[Frameworks] Quo Vadis Celluloid?

Pip Chodorov frameworks at re-voir.com
Mon Aug 22 20:24:47 CDT 2011


I'm afraid this talk is degenerating into the usual film vs video debate.

We have already established that the two technologies are different 
animals - they do not simply look different - they ARE different. 
They provide different phenomenological experiences. They are not 
interchangeable.

Fred's original question was specifically asking what aspects of our 
work depend on celluloid.

For me there is no specific one aspect that depends on celluloid, but 
I have accumulated expertise and equipment in that way of working. If 
I look around my room now, what do I see? A Bolex. Super-8 cameras. 
1.5 liter bottles of E6 chemistry. Scissors and tape. Projectors, 
etc. Stuff that I have had for decades and that still work, state of 
the art, and stuff that is cheap and getting cheaper.

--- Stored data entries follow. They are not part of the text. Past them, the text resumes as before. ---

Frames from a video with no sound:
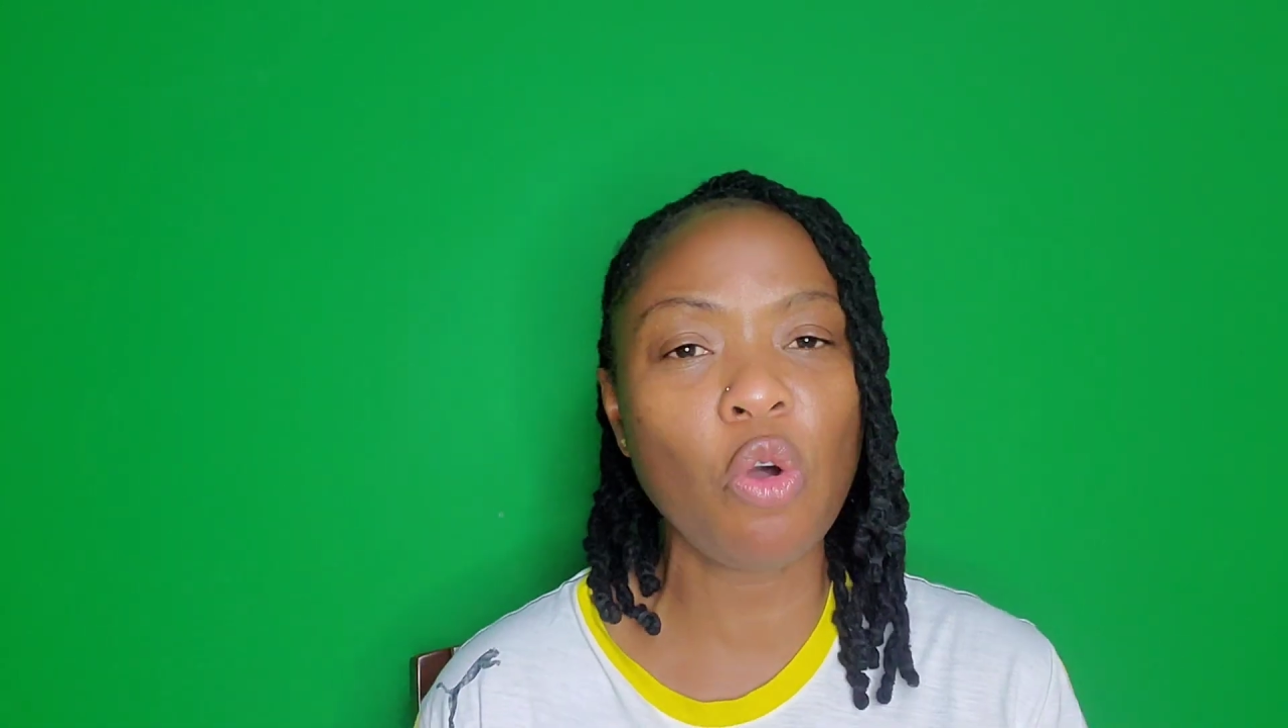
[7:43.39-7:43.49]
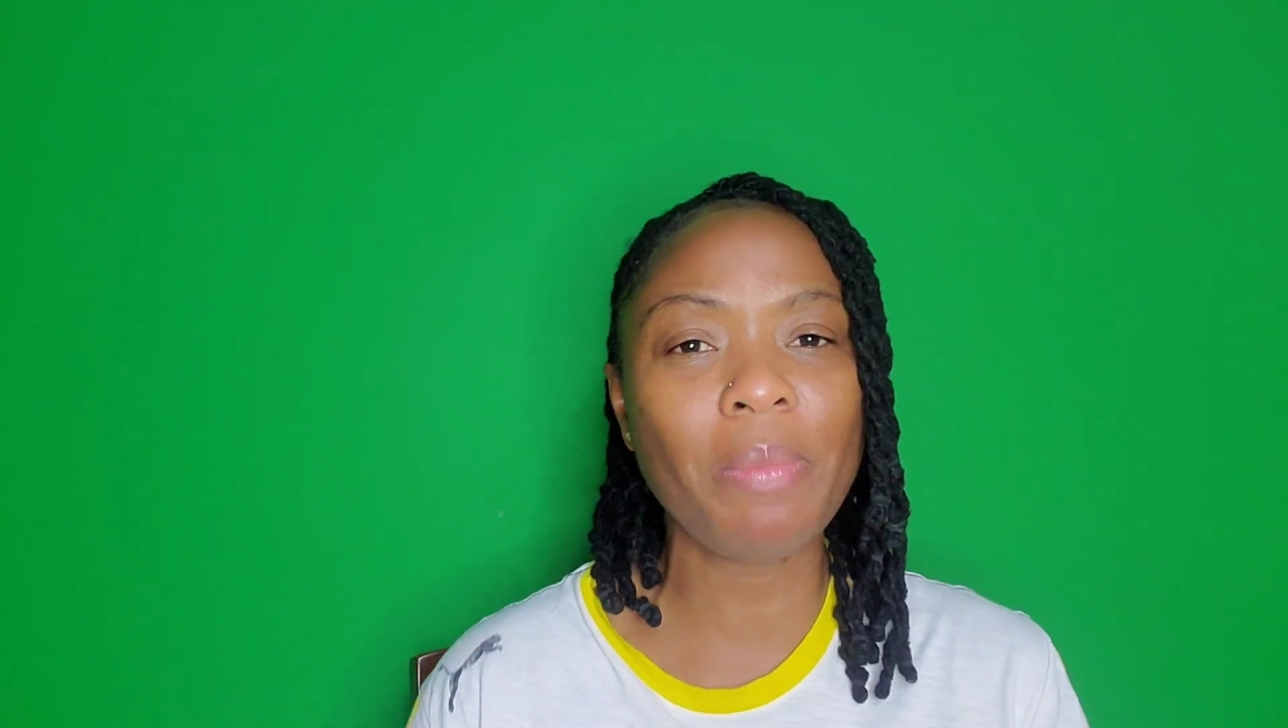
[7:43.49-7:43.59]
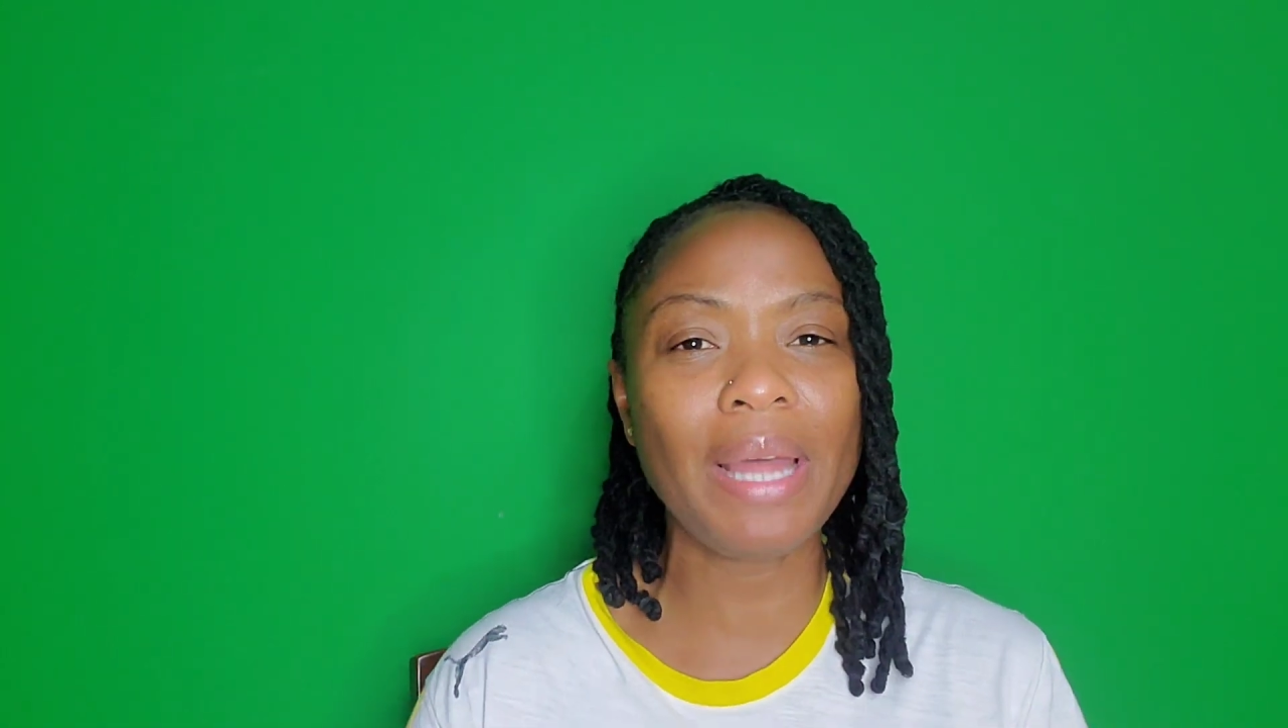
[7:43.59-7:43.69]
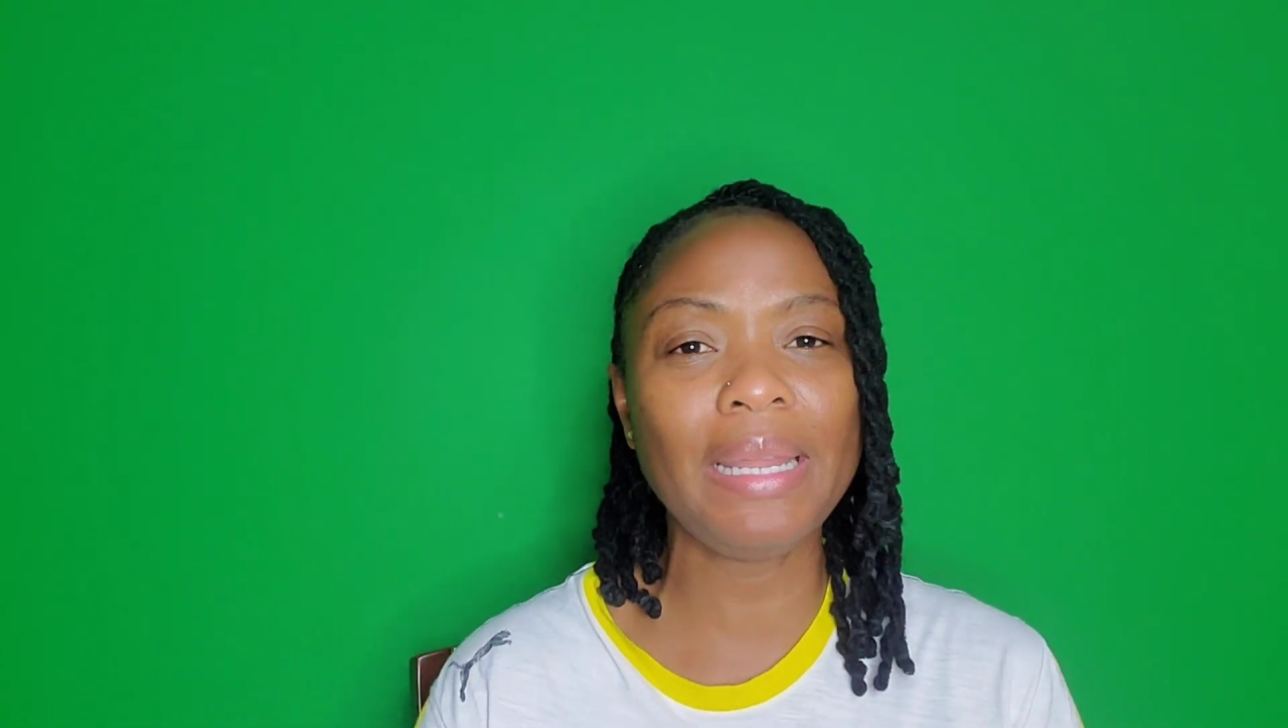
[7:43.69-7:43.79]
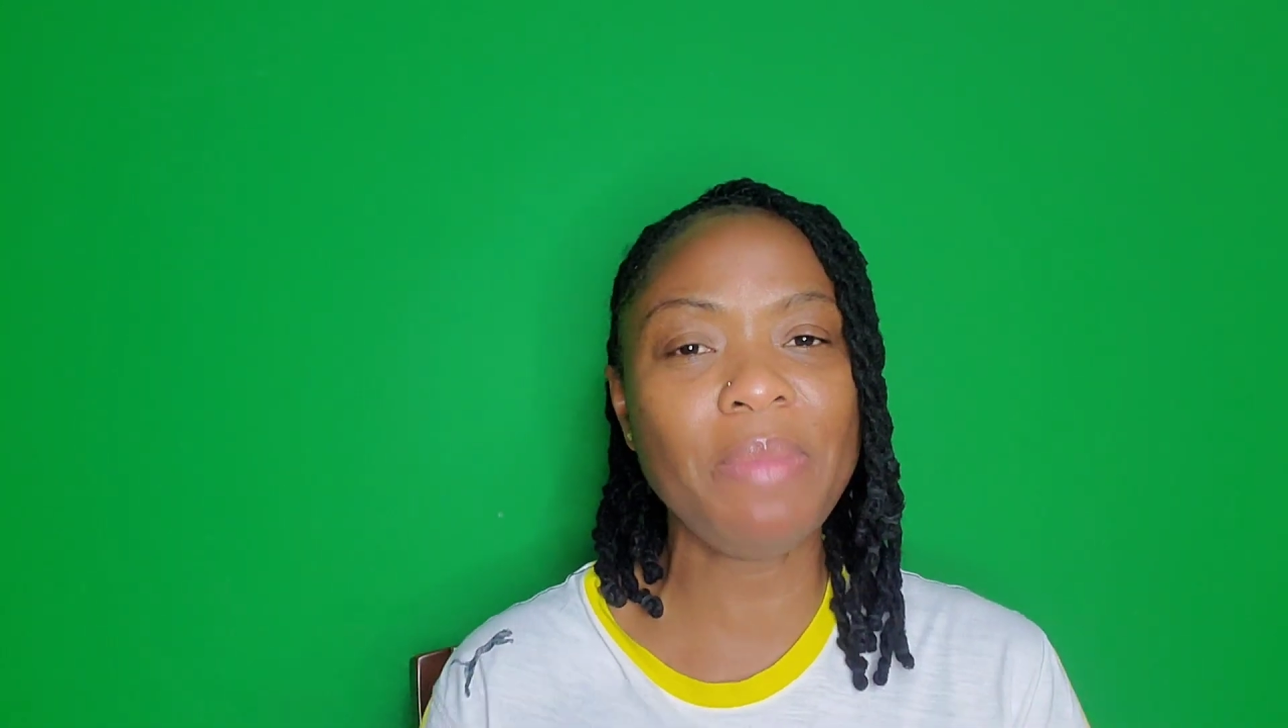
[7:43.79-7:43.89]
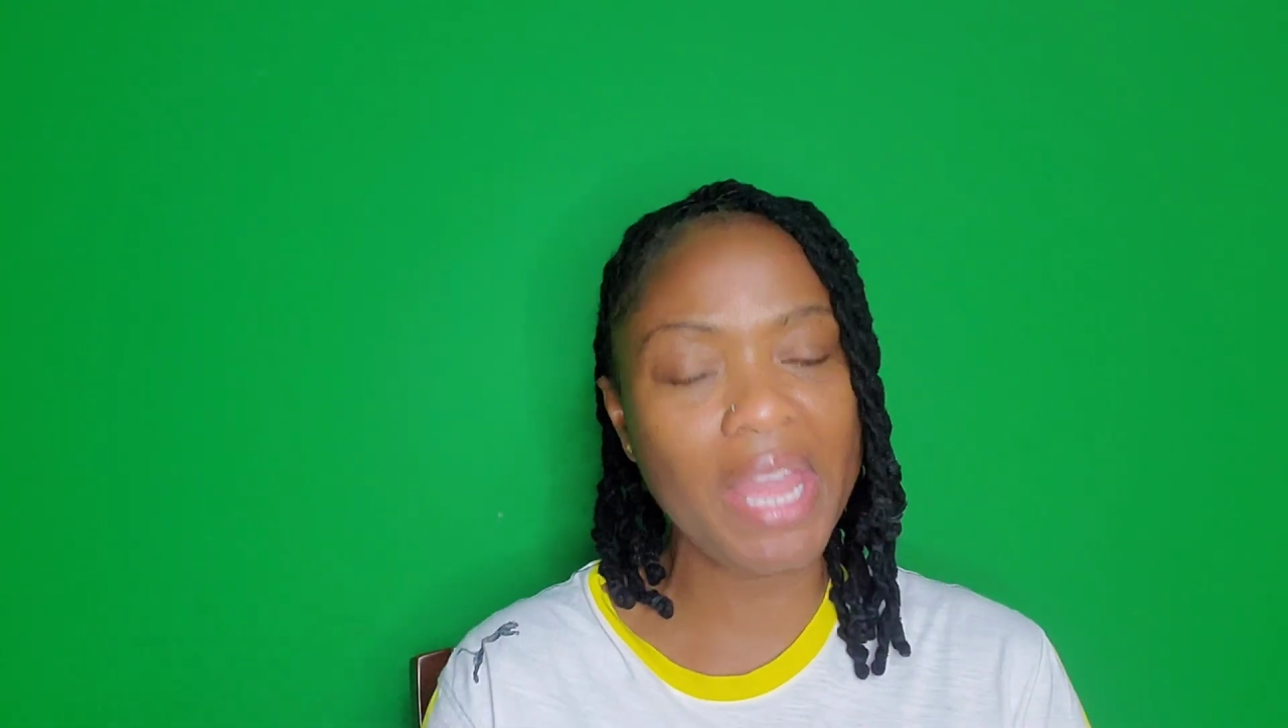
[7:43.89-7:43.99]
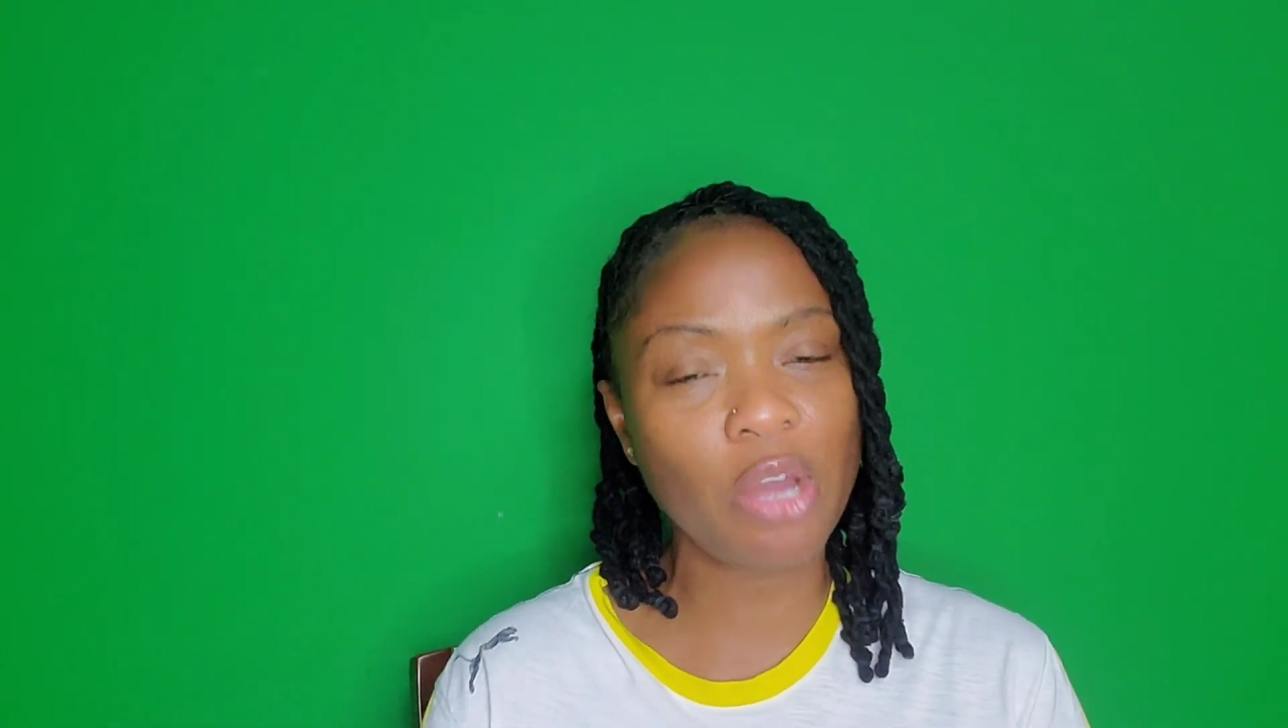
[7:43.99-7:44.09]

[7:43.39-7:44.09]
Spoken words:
Oma, let me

I could never 
afford (in money or time) to start equipping myself with a new 
technology and training my eye and hand to use it. The stuff right 
here in my room is fine. All the images I have made since I was six 
years old are here too, and in that format. That's it. I will 
continue living my life, and filming it, with these tools, thanks 
very much. I don't do it for anyone but myself anyway. If it weren't 
for the stupid world outside the window, I would never know that this 
stuff is old or obsolete - they're just my tools. Are hammers and 
nails old and obsolete? I think I once wrote on this topic: bicycles 
and forks are old too, but they still work fine for me.

A good high-def image? it's a lossy translation, and very expensive 
to achieve. I'd rather just lug over an Eiki and project it my way.

A poet needs only a pencil. The expression comes from within.

I'm sure it's just entropy or laziness on my part, but rather than 
get excited about video, I think I'll just play the guitar.